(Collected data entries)

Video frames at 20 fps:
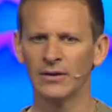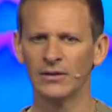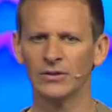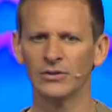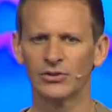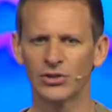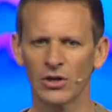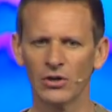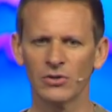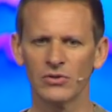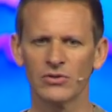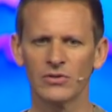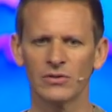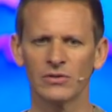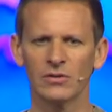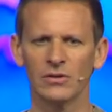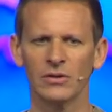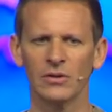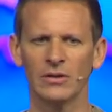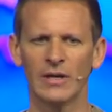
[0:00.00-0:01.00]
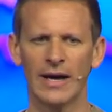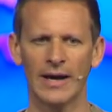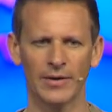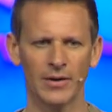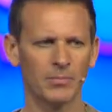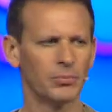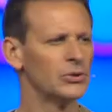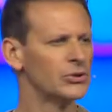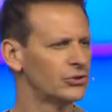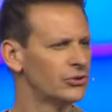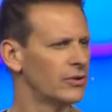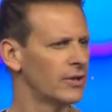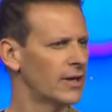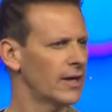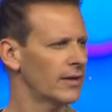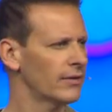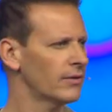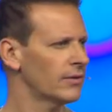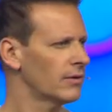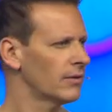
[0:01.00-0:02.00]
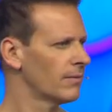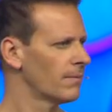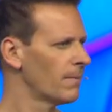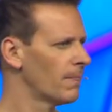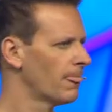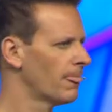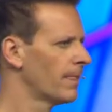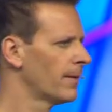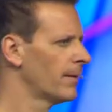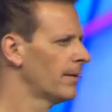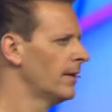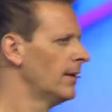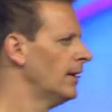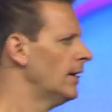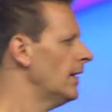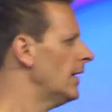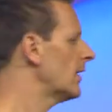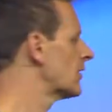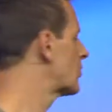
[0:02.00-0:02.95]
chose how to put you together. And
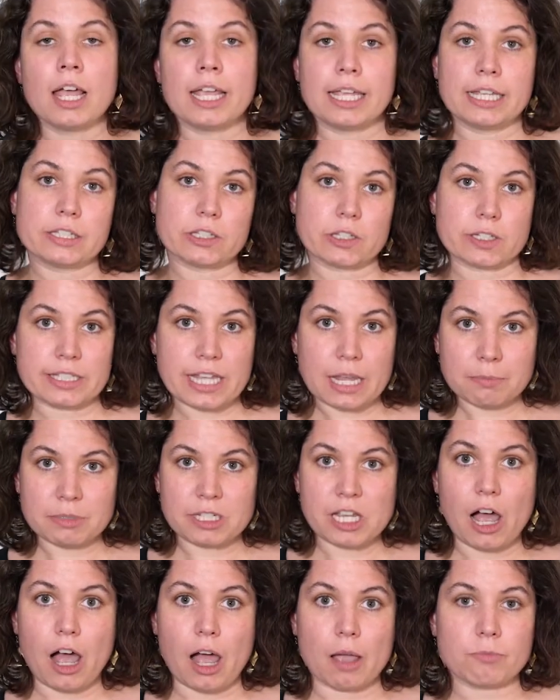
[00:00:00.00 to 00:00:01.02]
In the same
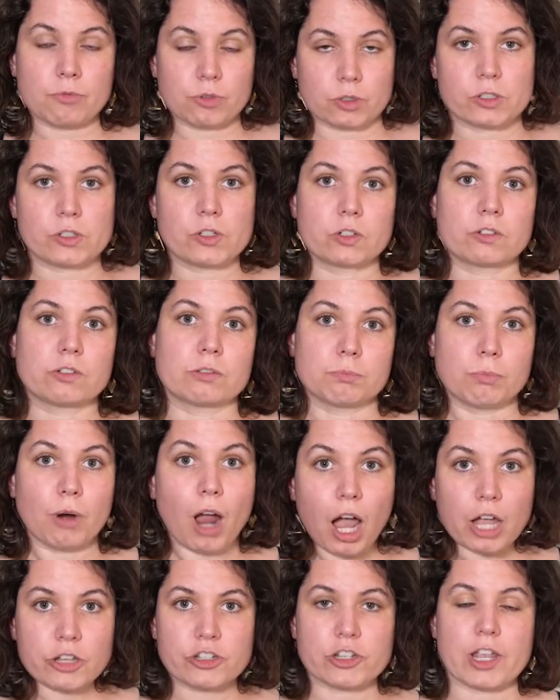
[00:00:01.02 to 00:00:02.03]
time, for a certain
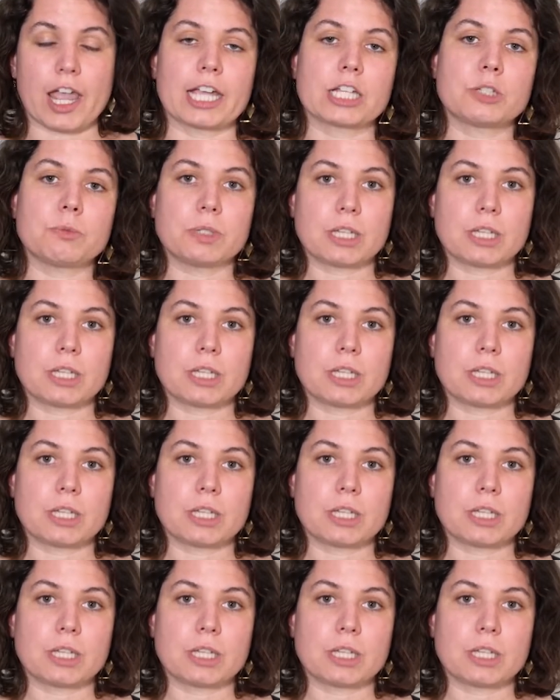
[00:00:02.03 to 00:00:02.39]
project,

**Exercise description**
Without the images, write out each line of the data verbatim.

**Completed exercise**
Video frames at 20 fps:
[0:00.00-0:01.00]
[0:01.00-0:02.00]
[0:02.00-0:02.95]
chose how to put you together. And
[00:00:00.00 to 00:00:01.02]
In the same
[00:00:01.02 to 00:00:02.03]
time, for a certain
[00:00:02.03 to 00:00:02.39]
project,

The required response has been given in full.